(Australian Associated Press)
S&P Global Ratings has downgraded its outlook on Australia from stable to negative as a result of the government’s stimulus measures.
The agency has also reaffirmed its AAA/A-1+ long- and short-term local and foreign currency ratings.
S&P expects the government’s debt burden to weaken materially as a result of the stimulus and believes Australia faces fiscal and economic risks that are “tilted toward the downside”.
“The COVID-19 outbreak has dealt Australia a severe economic and fiscal shock,” the ratings agency said.
“We expect the Australian economy to plunge into recession for the first time in almost 30 years, causing a substantial deterioration of the government’s fiscal headroom at the AAA rating level.”
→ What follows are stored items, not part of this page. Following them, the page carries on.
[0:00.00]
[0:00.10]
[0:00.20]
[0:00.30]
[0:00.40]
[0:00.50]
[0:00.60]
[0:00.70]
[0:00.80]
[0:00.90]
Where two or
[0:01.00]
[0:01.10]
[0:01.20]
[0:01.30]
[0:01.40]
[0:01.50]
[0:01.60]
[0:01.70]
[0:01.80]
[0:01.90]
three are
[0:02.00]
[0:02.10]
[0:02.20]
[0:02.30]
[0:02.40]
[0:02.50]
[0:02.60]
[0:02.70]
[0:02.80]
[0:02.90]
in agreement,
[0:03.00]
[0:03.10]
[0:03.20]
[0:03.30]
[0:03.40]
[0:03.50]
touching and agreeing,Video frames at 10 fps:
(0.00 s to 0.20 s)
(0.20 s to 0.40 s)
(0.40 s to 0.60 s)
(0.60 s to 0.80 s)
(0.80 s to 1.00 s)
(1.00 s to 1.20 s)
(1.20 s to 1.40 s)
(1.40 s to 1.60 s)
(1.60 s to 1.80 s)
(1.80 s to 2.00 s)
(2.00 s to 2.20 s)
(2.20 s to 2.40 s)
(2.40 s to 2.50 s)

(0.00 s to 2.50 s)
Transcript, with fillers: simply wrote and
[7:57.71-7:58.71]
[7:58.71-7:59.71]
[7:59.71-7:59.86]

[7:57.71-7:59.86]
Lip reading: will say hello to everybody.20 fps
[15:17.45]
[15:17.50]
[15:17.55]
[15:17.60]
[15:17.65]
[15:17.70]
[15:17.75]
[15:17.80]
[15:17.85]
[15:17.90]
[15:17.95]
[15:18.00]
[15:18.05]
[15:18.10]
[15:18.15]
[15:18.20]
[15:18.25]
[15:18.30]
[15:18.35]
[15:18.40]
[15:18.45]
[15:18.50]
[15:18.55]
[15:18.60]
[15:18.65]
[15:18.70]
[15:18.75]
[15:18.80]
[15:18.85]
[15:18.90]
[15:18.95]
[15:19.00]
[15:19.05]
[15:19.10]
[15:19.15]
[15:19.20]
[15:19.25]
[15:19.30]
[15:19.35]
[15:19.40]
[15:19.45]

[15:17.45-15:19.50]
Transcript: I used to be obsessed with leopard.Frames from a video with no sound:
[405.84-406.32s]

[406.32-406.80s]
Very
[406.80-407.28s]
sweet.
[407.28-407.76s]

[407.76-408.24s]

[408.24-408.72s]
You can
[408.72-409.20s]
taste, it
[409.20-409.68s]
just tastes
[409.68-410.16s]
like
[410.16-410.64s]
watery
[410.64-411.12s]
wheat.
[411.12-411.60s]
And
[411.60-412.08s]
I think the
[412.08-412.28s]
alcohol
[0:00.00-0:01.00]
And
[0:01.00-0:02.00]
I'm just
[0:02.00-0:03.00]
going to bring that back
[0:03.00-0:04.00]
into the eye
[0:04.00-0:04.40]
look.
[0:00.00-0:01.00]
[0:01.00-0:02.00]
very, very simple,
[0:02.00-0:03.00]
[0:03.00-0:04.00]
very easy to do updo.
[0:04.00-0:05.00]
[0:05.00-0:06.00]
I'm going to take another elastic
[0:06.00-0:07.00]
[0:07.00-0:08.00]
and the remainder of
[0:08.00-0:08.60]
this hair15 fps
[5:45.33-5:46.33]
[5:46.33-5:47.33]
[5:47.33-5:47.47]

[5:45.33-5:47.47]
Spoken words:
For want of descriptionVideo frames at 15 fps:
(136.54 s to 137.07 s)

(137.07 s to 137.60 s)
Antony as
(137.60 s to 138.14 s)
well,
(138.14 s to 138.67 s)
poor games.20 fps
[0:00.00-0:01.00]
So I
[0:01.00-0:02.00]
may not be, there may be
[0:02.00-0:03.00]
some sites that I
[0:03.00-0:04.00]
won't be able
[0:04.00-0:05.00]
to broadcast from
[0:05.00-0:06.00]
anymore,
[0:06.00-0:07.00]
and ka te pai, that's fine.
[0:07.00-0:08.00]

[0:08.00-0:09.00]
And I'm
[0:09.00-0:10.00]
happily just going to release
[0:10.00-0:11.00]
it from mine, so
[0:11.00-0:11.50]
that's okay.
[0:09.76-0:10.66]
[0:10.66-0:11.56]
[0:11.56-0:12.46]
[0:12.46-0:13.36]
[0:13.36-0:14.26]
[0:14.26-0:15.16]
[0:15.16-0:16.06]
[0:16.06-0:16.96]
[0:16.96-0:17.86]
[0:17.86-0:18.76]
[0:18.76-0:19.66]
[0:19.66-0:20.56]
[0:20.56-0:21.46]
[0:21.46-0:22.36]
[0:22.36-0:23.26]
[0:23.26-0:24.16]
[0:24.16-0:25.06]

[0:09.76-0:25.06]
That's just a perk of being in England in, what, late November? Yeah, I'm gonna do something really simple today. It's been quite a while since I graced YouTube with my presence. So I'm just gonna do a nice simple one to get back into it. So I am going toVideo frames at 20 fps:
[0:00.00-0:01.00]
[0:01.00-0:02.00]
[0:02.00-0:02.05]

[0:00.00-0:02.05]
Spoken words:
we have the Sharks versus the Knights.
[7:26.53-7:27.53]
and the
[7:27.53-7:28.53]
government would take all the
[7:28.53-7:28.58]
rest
This comes after American credit rating agency Fitch downgraded Australia’s big four banks to A+ from AA- on Tuesday.
The agency said the move reflected its expectations of a significant economic shock in 1H20 due to measures taken to halt the spread of COVID-19, with the government pledging $320 billion to prevent a crisis.
Fitch said it expected GDP to shrink in Australia in 1H20, with only a modest recovery starting in the second half and extending into 2021.
“Unemployment is likely to spike sharply and remain very elevated relative to pre-pandemic levels even after the recovery is underway,” it said.
“The current operating environment scores incorporate this base case and the outlook on this factor would likely be revised to stable should the baseline case scenario eventuate.”